■ Problem details: Transcribe the entries exactly. Start at the top, stop after the line with "(1641.80 s to 1642.80 s)", and omit every picture.

══════

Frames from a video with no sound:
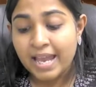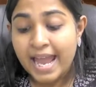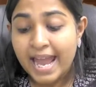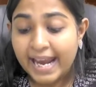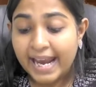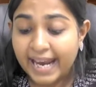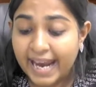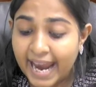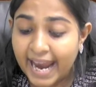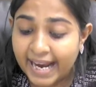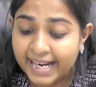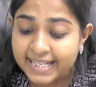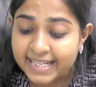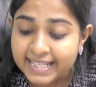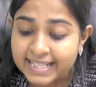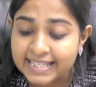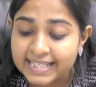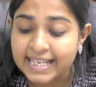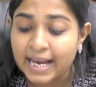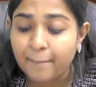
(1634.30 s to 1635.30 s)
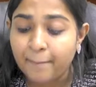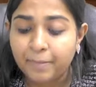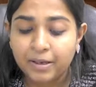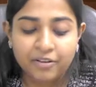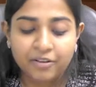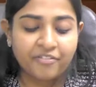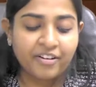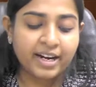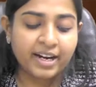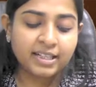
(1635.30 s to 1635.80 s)
except
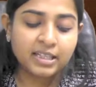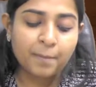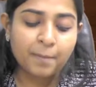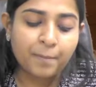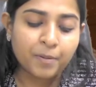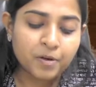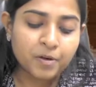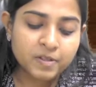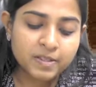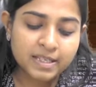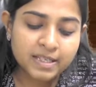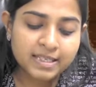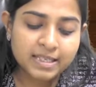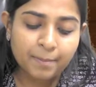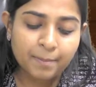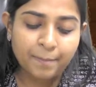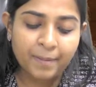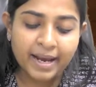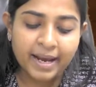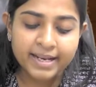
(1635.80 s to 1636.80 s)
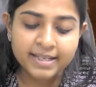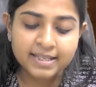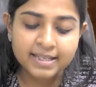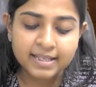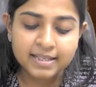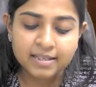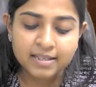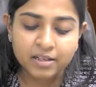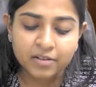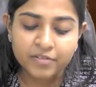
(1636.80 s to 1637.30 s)
where the person supplying such
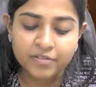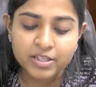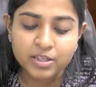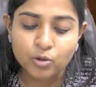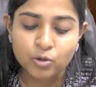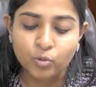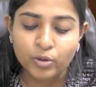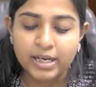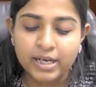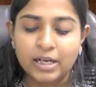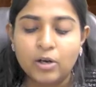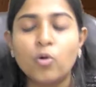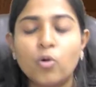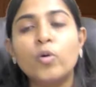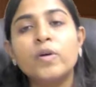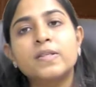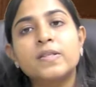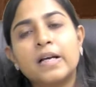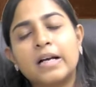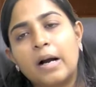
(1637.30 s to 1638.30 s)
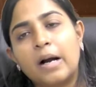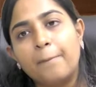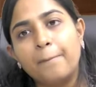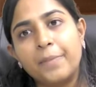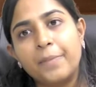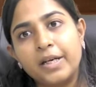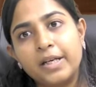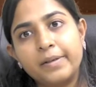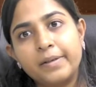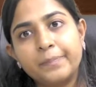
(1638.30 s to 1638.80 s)
service through eco is a
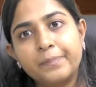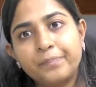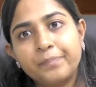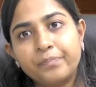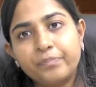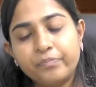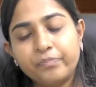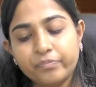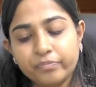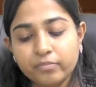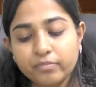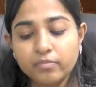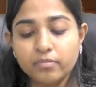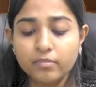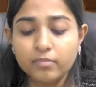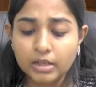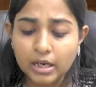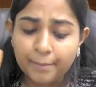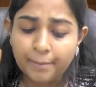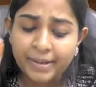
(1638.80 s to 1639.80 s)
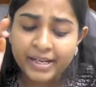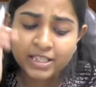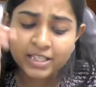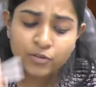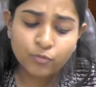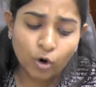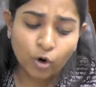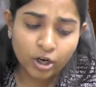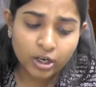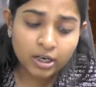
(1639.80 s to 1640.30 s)
company. Means
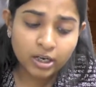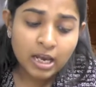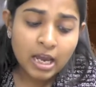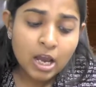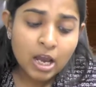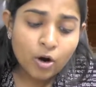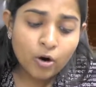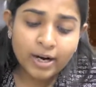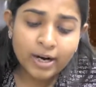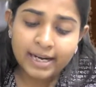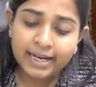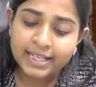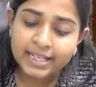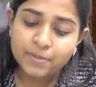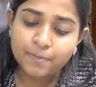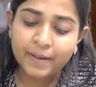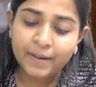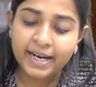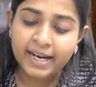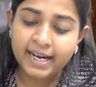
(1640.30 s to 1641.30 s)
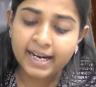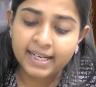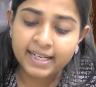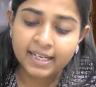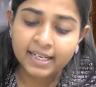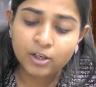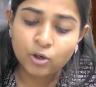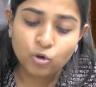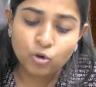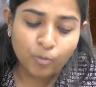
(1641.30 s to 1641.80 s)
what? Okay, let's break it in
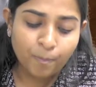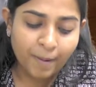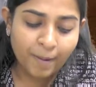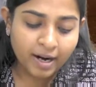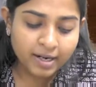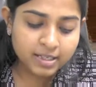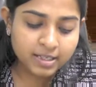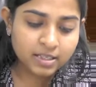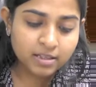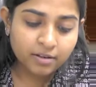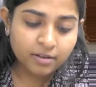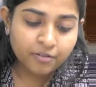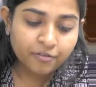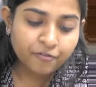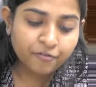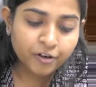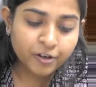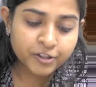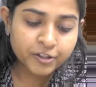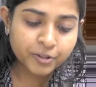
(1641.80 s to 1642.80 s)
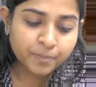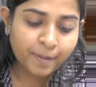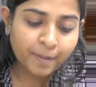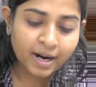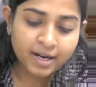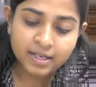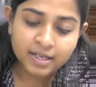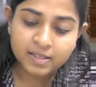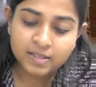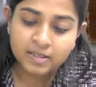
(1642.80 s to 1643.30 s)
two parts. First part
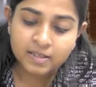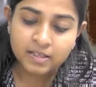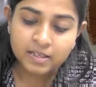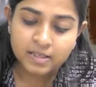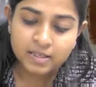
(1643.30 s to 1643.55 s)
is this.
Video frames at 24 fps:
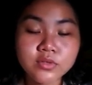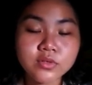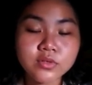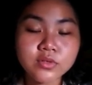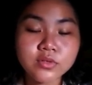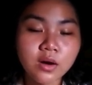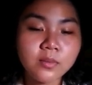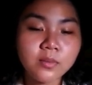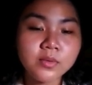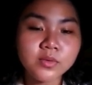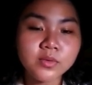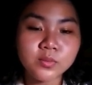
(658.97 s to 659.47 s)

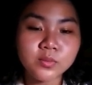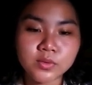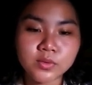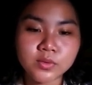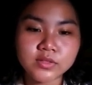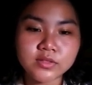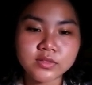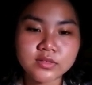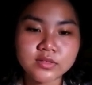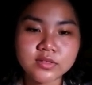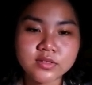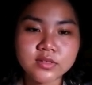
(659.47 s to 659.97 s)
common
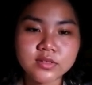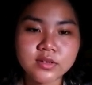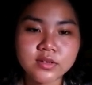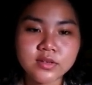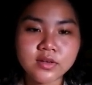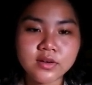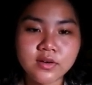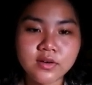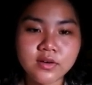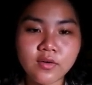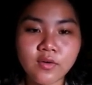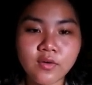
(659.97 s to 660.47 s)
ones,
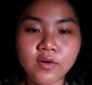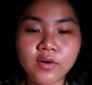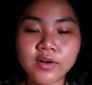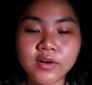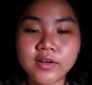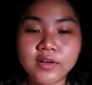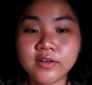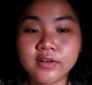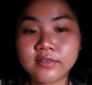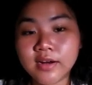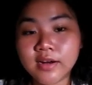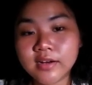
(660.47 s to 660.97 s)
or
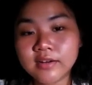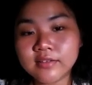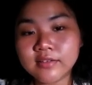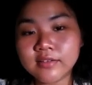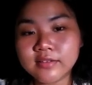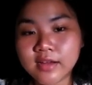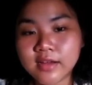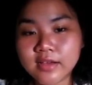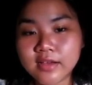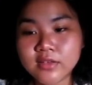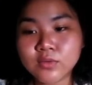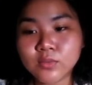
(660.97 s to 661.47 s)
the
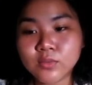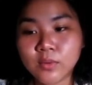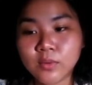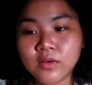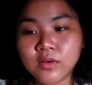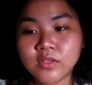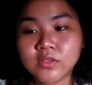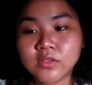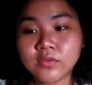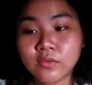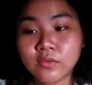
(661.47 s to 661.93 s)
recognized ones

══════

■ Expected answer:
Frames from a video with no sound:
(1634.30 s to 1635.30 s)
(1635.30 s to 1635.80 s)
except
(1635.80 s to 1636.80 s)
(1636.80 s to 1637.30 s)
where the person supplying such
(1637.30 s to 1638.30 s)
(1638.30 s to 1638.80 s)
service through eco is a
(1638.80 s to 1639.80 s)
(1639.80 s to 1640.30 s)
company. Means
(1640.30 s to 1641.30 s)
(1641.30 s to 1641.80 s)
what? Okay, let's break it in
(1641.80 s to 1642.80 s)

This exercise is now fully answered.